True to its fundamental philosophic and religious insight of diversity as the manifestation of unity, Hinduism demonstrates its ability to cope with the problem of evil in relation to good – perhaps the most difficult paradox in life. Analysis of the problem of evil leads the seeker back to the basic and unifying source. As one text says of this quest and source:
"There are many religions – that of the Vedas, Sāṅkhya, Yoga, Pāśupatas, Vaiṣṇavas – and one person chooses this path, another person another path; because of the variety of preferences, favouring a straight path or a winding, you are the goal for men, as the ocean is the goal for all rivers" (O’Flaherty, n.d., 378).

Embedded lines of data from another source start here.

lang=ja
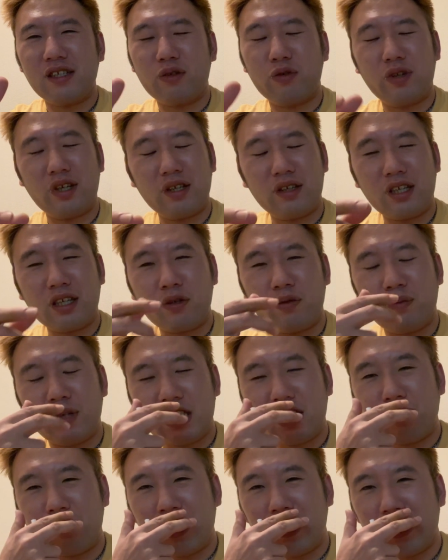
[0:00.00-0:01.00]
これ結構真
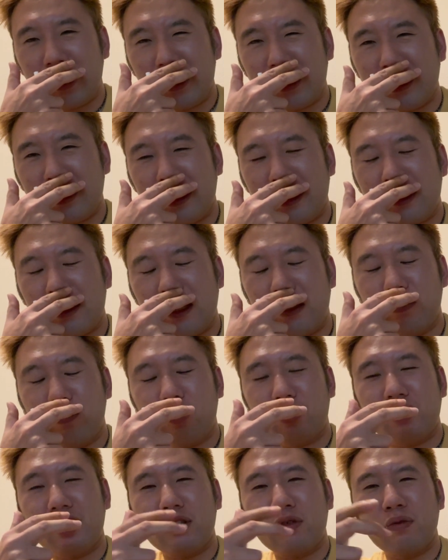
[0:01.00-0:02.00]
面目な話なんですけど、
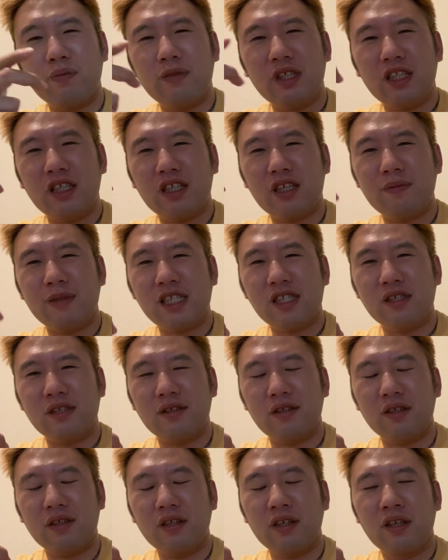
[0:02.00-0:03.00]
僕がコンビニ行きま
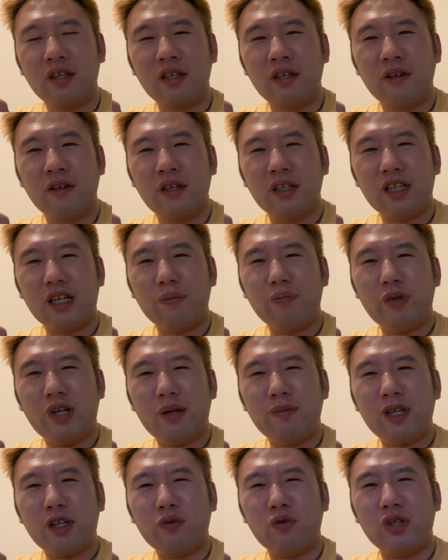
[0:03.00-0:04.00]
す。
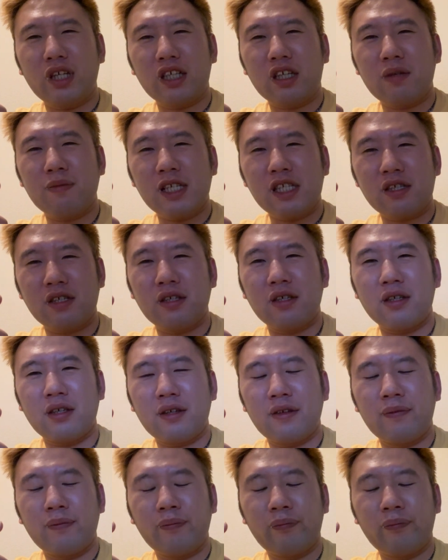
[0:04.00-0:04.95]
カップラーメンコーナー行きます。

However, the idea that all paths lead to the same goal was present more in theory than practice in classical Hinduism. Debates between rival philosophical schools were very serious affairs, for matters of right or wrong knowledge regarding how to reach liberation were seen to be at stake. In the minds of these philosophers, each school with its different path to liberation was exclusive of the others. You were either right or wrong in your knowledge and interpretation of the Vedas. Debates occurred not only through commentaries but also in public, and, according to tradition, the loser was required to accept the victor’s point of view – to "convert" to the opponent’s path to realization of the divine. 

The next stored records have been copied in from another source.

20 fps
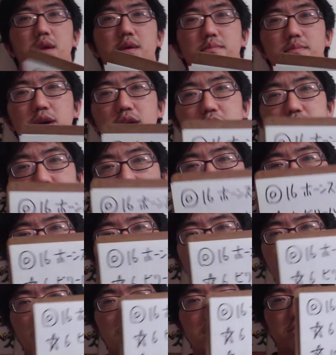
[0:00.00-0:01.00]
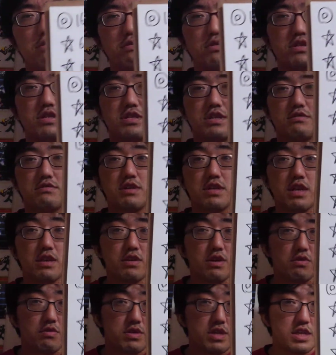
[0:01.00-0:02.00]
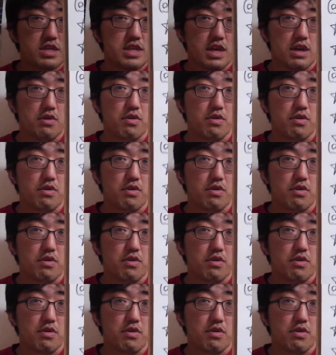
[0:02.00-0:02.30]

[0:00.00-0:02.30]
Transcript: まあ、最後ね、後押ししてくれたのがお兄さん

Hinduism's Encounter with Islam 

Arabs visited India long before the birth of Muḥammad, and small coastal Muslim communities seem to have existed from the 8th century CE. A.L. Basham states that the Māppiḷa (Moplah) community of Malabar descends from people who settled or were converted there before the Muslim invasion of India. But there is no clear evidence of any influence of Islam on Hinduism until after the Muslim conquest (Basham, 1959, 344). It was the second wave of Islamic expansion that brought the first Muslim invaders into India to do battle with Hindu forces. In 711-712 CE, Muslims captured and established rule over Deval, a port near modern Karachi, and Aror, north of Hyderabad (Rizvi, 1975, 245). However, it was not until the 9th and 10th centuries that the full Muslim invasion was launched, and powerful Islamic dynasties obtained control of a large part of India. Sufis, the missionaries ofIslam, soon arrived to take up residence at court, and the encounter with Hinduism began in earnest. On the Islamic side, the immediate effect was an infusion of new life from Hindu mystical religion into the Sufi tradition, which had been experiencing a period of stagnation. There does not seem to have been any comparable immediate effect on the Hindu side. Even though Hindus were given high places in the Islamic bureaucracy, and Hindu scholars were summoned to dialogue with Muslims, Hindus apparently kept their religion apart from Islamic influence. The society seems to have been dominated by a pattern of cultural and religious segregation. 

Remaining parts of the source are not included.